Work Term #3: Scalable cloud metadata search

During my third co-op, I developed and shipped a scalable cloud metadata search service at Yelp. The core service is written in Python, and I used Terraform and Puppet to provision and configure the infrastructure promoting reproducability and scalability. This is hosted on AWS, more specifically using a serverless architecture leveraging API Gateway and Lambda.

What is a cloud metadata search service? Put simply, it keeps an inventory of all the servers that Yelp has and any facts about them. Some examples of facts include software that is provisioned on that machine, operating system information, memory available, geographical regions and hundreds of other fields.

This service presents the following features:

Expressive discovery using custom DSL querying capabilities in 2 languages (JSON and query string)
Significantly faster querying (<100ms per query, real-time event-based invalidation, 5 minute refreshes)
Highly scalable serverless architecture which is reproducable and configured using code
Deployment process using S3 and Jenkins, unit tests and end-to-end tests using Docker

My favourite part of this project is that I went through all stages of the development process, and got to see something created from scratch go through to production!
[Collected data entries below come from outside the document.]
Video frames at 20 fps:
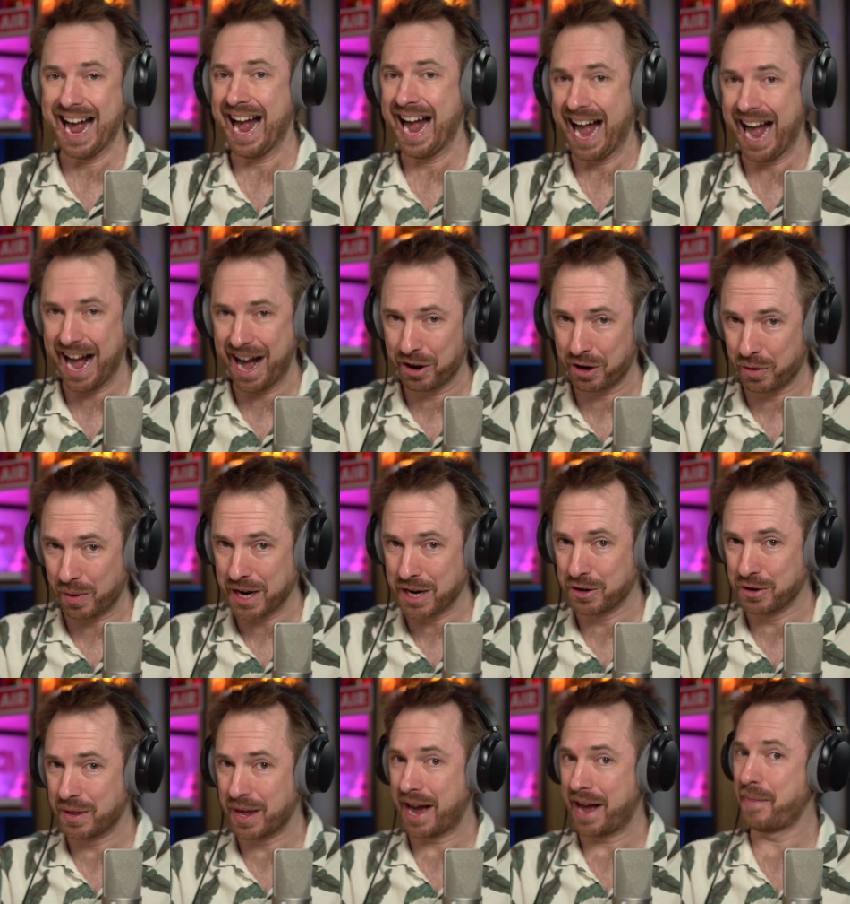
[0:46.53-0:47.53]
How do I
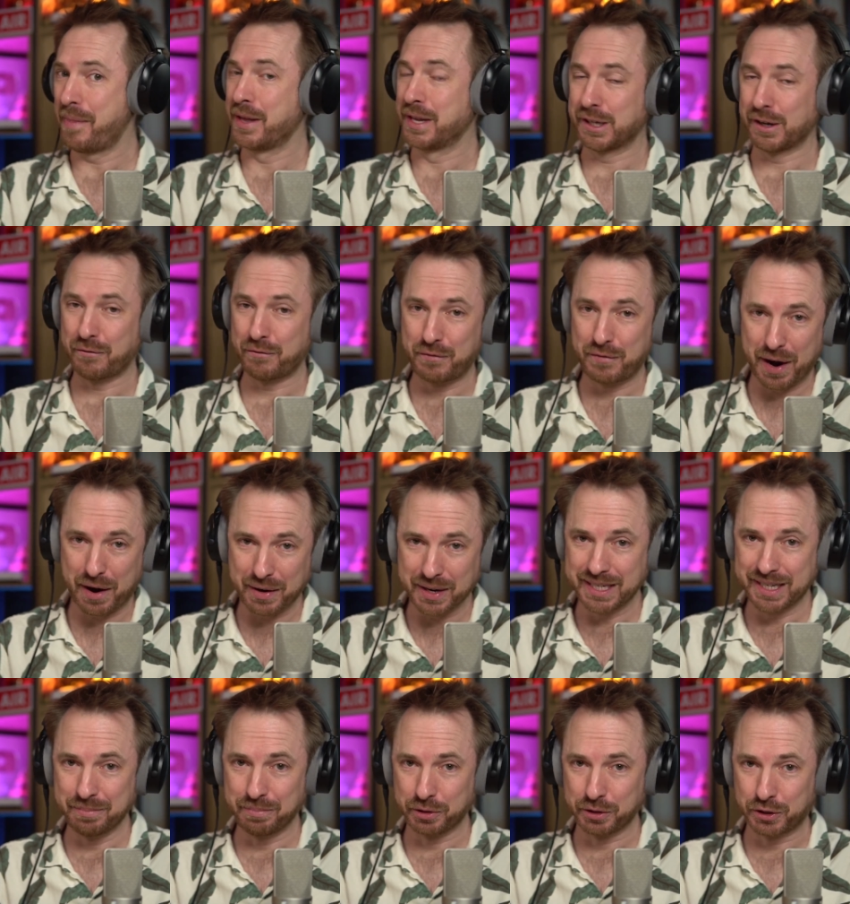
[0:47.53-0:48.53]
do that? There's a very
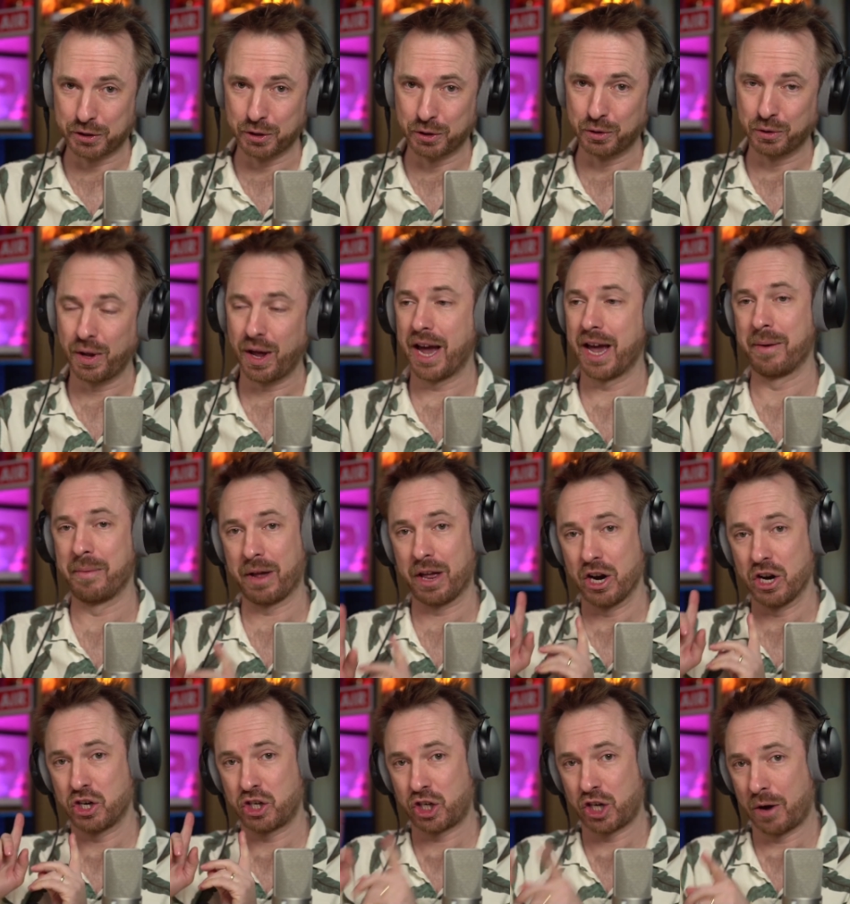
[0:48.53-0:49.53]
simple tool, and I'm going
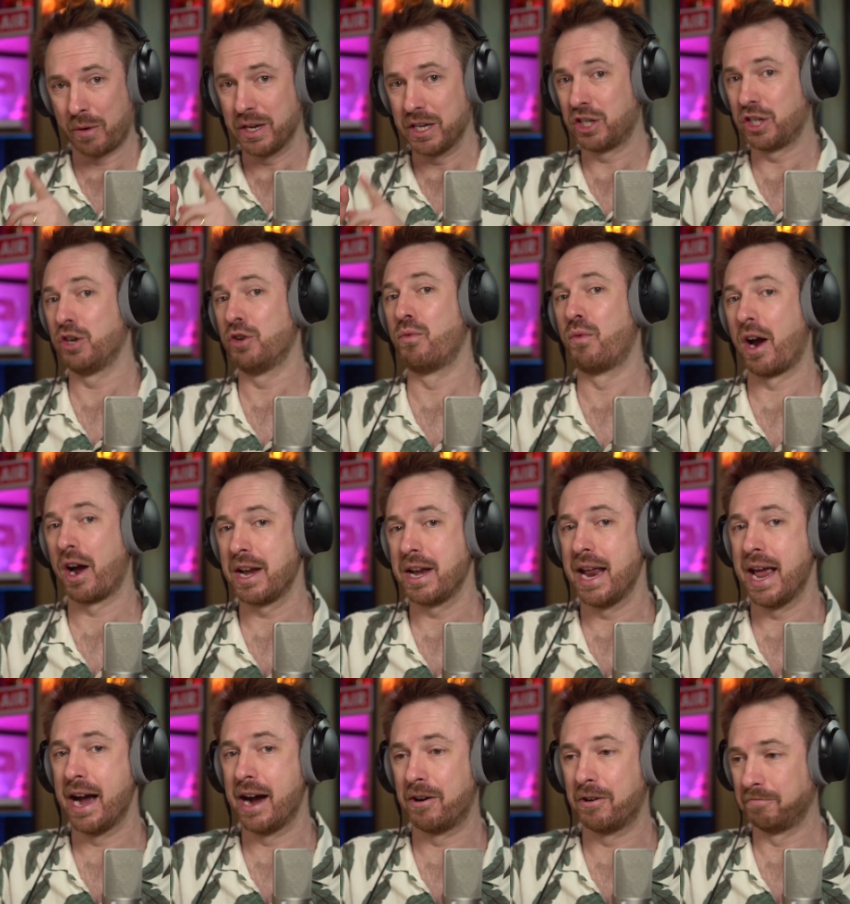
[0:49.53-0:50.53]
to show it to you right
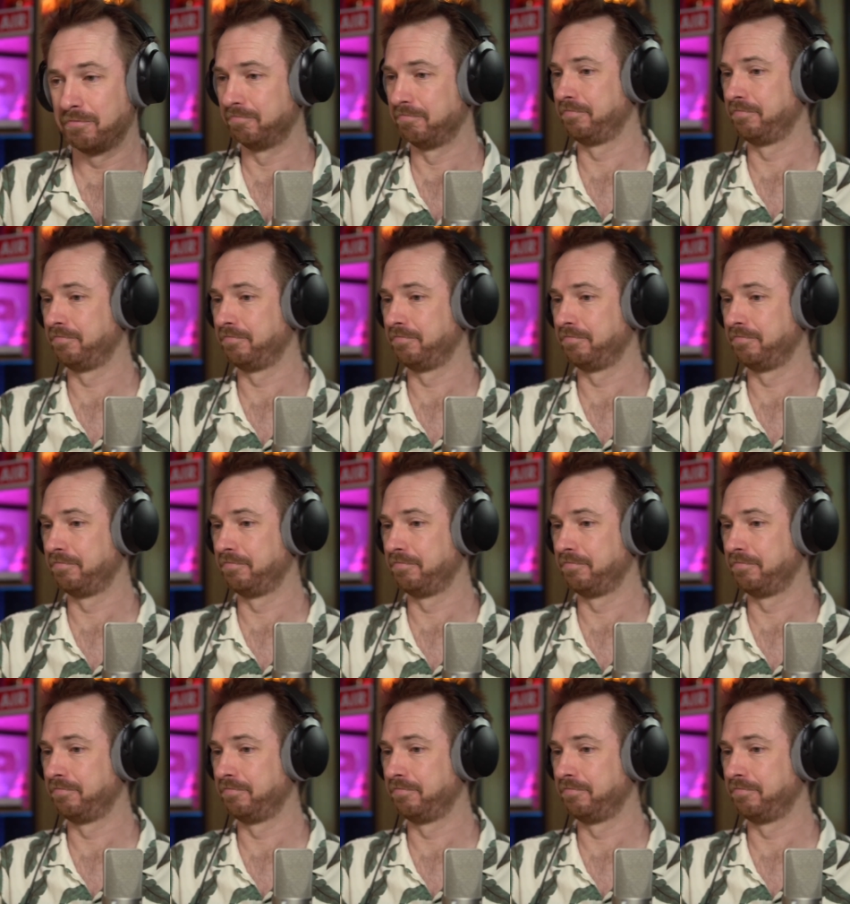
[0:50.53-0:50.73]
now.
Formerly, there was a solution using MCollective that would distribute the request to all known hosts and fetch information then. The issue with that solution is that the query time is essentially a function of the slowest host to respond - since it would wait for all hosts to respond and filter afterwards.

Meanwhile, the inventory service works in the other direction. Instead, each host contains a cron-job that emits metadata on that machine to the inventory service.
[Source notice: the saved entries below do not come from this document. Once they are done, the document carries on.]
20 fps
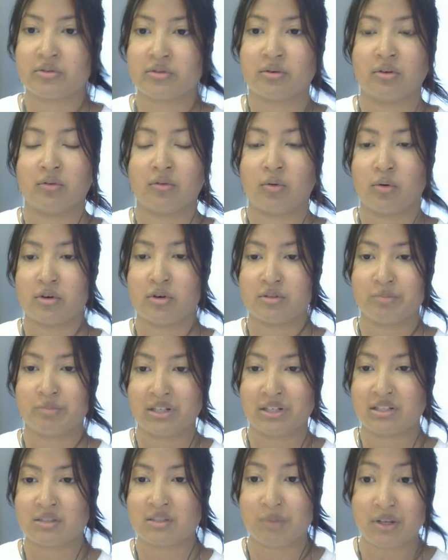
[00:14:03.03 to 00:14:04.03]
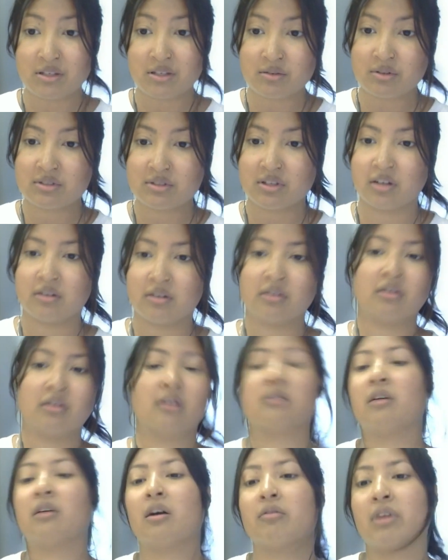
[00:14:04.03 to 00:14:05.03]
There are, of course, big dispensaries that
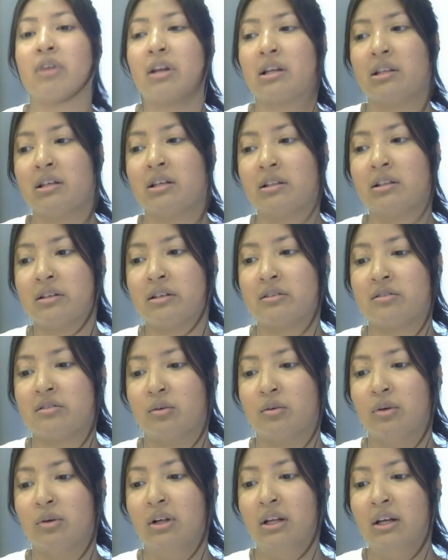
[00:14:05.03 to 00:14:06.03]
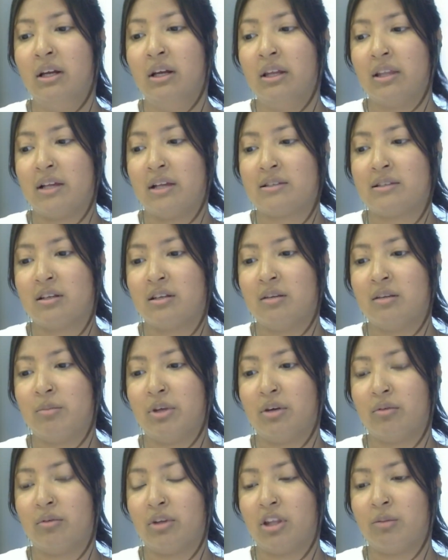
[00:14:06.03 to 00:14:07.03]
are not running legally. So that's going to
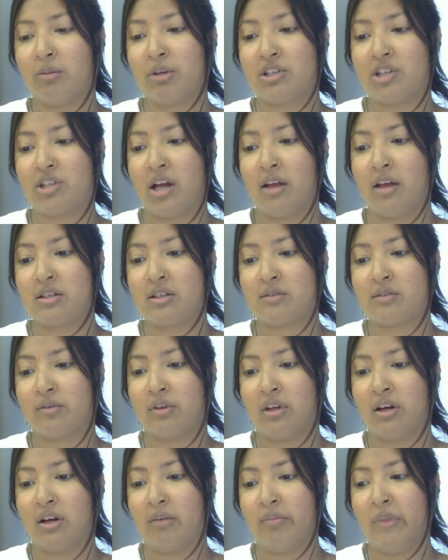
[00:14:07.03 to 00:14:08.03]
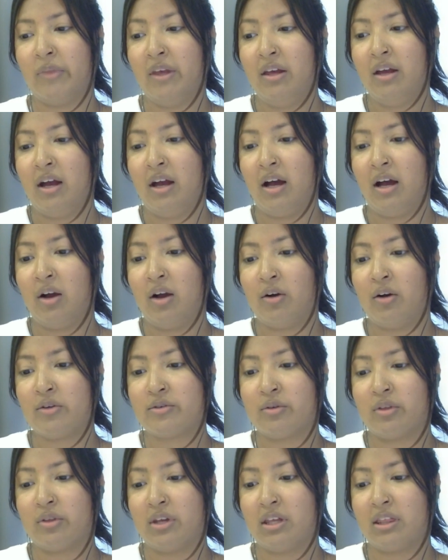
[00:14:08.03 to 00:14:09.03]
be a really big challenge for them. I
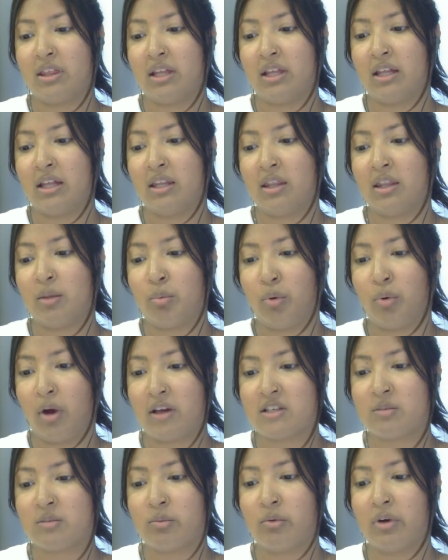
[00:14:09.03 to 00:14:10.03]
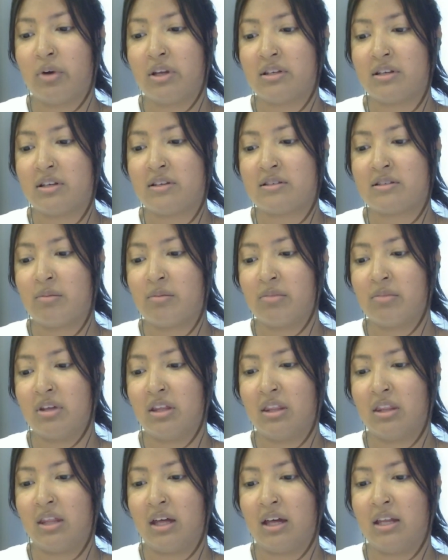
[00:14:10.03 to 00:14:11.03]
also think that the price point is
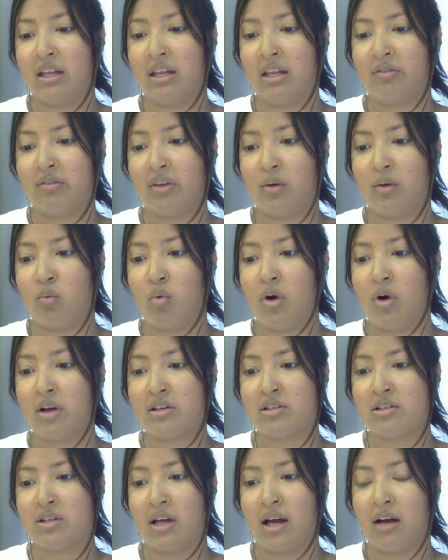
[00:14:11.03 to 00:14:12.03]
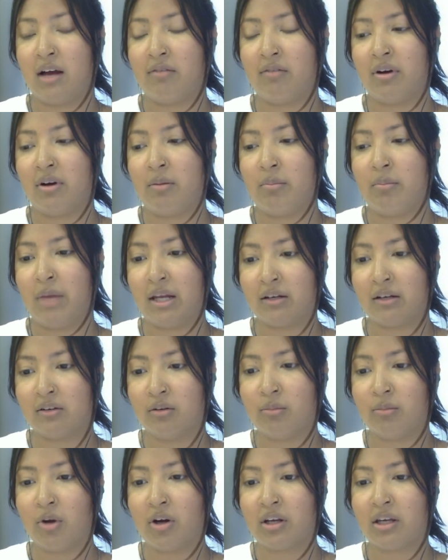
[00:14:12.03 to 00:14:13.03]
something that if they want to have a
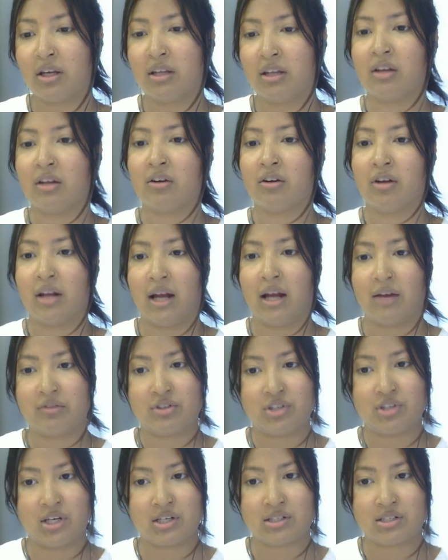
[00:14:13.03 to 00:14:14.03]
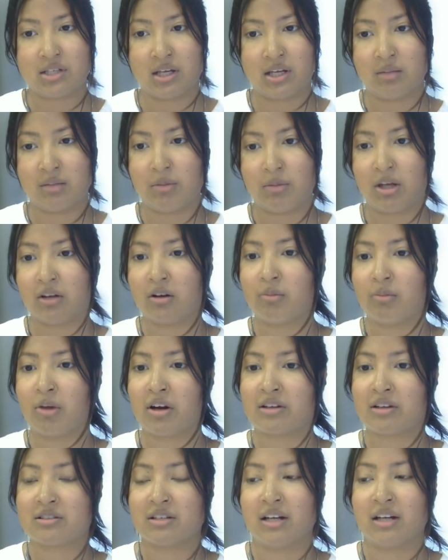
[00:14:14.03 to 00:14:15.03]
medical market, they're going to have to change that. The medical
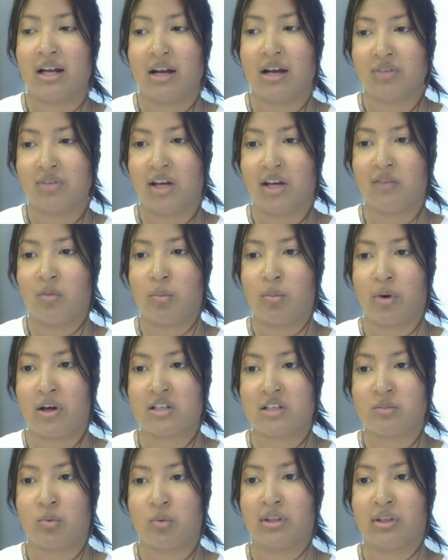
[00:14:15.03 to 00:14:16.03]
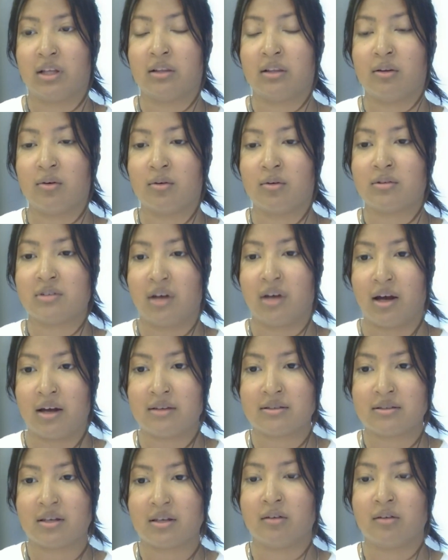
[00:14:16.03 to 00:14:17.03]
market's going to have a price point that local
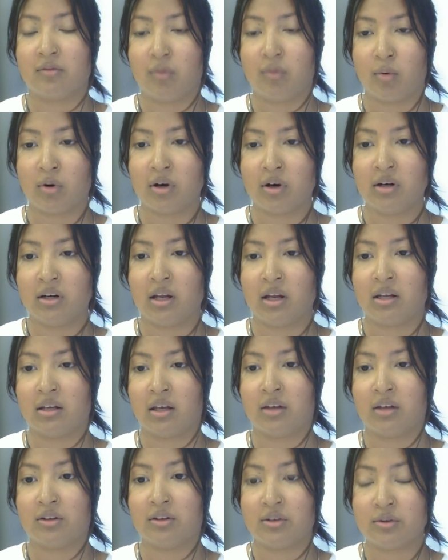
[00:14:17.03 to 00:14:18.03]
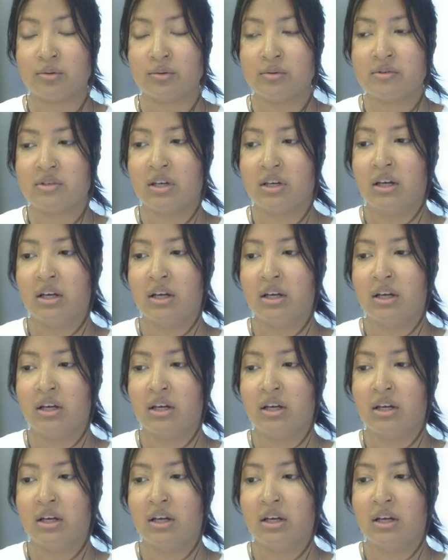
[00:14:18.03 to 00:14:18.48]
Thais can afford and can use.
The service has its own DSL query language, which can be provided in JSON:

{
    "filter" : {
        "type": "AND",
        "args": [{
             "type": "matching",
             "arg": "hostname: interndev1-us[east,west]1dev*"
         }, {
             "type": "matching",
             "arg": "cpu_count >= 16"
         }]
    },
    "sort": "uptime asc, hostname desc",
    "limit": 1000,
    "offset": 10,
    "index_epoch_threshold": 2000
}

Alternatively using the string query syntax (inspired by Apache Solr’s streaming syntax):

$ search(filter(AND("hostname: interndev1-us[east,west]1dev*", "cpu_count >= 16")), sort("uptime asc, hostname desc"), limit(1000), offset(10), index_epoch_threshold(2000))

As part of this project, I also implemented query parsers for both that convert the associated query into an Elasticsearch URI query. This included making some interesting optimizations along with a basic n-ary preorder tree traversal to assemble the query string.
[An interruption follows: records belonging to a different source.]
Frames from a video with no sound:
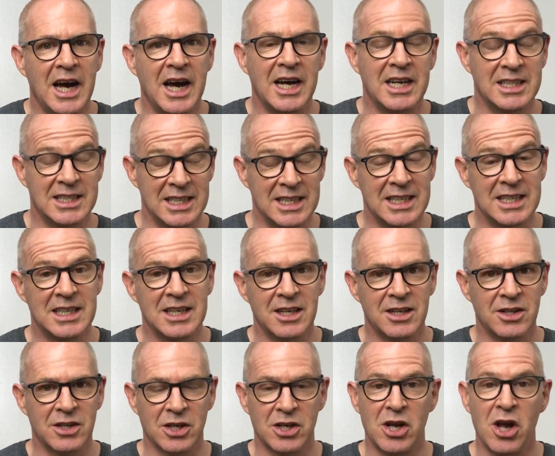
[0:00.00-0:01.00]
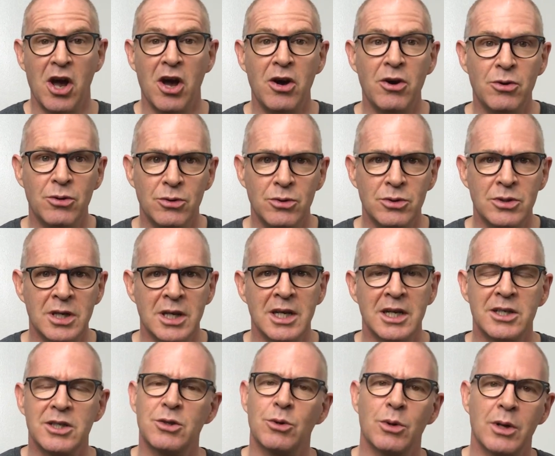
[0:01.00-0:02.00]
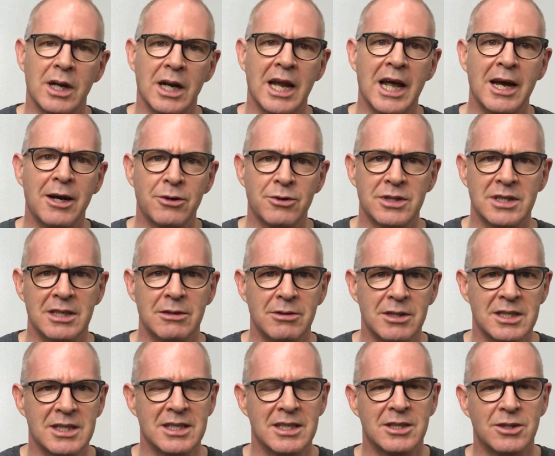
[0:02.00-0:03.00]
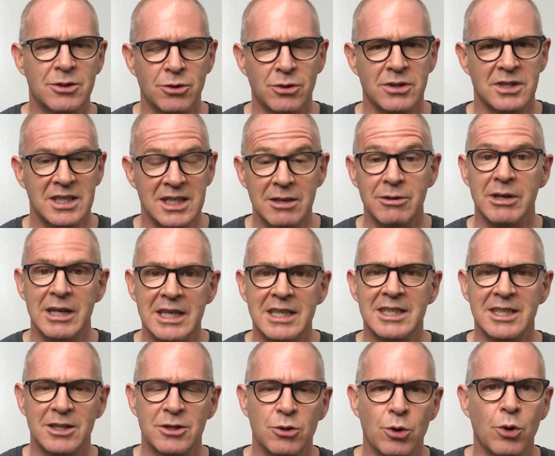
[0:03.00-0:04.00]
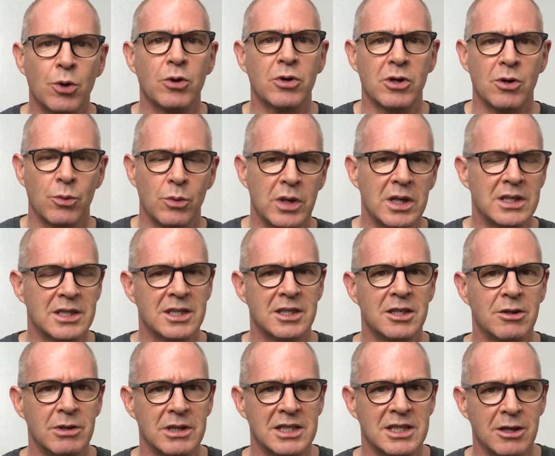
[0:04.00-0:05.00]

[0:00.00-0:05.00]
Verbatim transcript: added the code to allow to Siri to, talk with Todoist.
One of the greatest challenges was dealing with a schemaless design. Since there’s hundreds of fields, it isn’t managable to manually introduce every field in a fixed schema since teams are constantly adding or removing fields. Luckily, Elasticsearch provides the ability to give a dynamic schema, where it infers type. However, this was quickly proven unreliable because we experienced type collisions (ex: initially a field was bool, later it would be indexed as int). Such a type collision would yield errors when ingesting metadata - later invalidating that instance from search results and returning incomplete data!

The solution to this was leveraging a dynamic templated mapping. We would have four types: *_str, *_bool, *_long, *_float. The service would append to each field being ingested the type it thinks would be the type. This type would always conform with the equivalent Elasticsearch type, hence all ingestion requests would go through. The only concern now becomes - fields can sometimes be more sparse and scattered across multiple fields - at worst 4x worse performance! However, this rarely the case, and providing the guaranteed that documents will be ingested is more critical than slightly slower retrieval.

How does this work for retrievals? All the retrieval queries would need to be appropriately tokenized, have type introspection occur and inspect the mapping of the index, and then adjusted accordingly. This includes expanding any numerical field queries to be (field_long:val OR field_float:val). While a tricky process for all the arguments that can be passed to the inventory service, the strict DSL and with a careful implementation and lots of unit tests it worked well.

The final benchmarks using Apache Bench and AWS CloudWatch yield <150ms p99 query times for indexing and <90ms p99 search queries while exceeding one million API requests daily.

To conclude, I learned a lot this term with an amazing mentor who was extremely helpful throughout the entire process - something which I think is invaluable and definitely made this one of my favourite terms.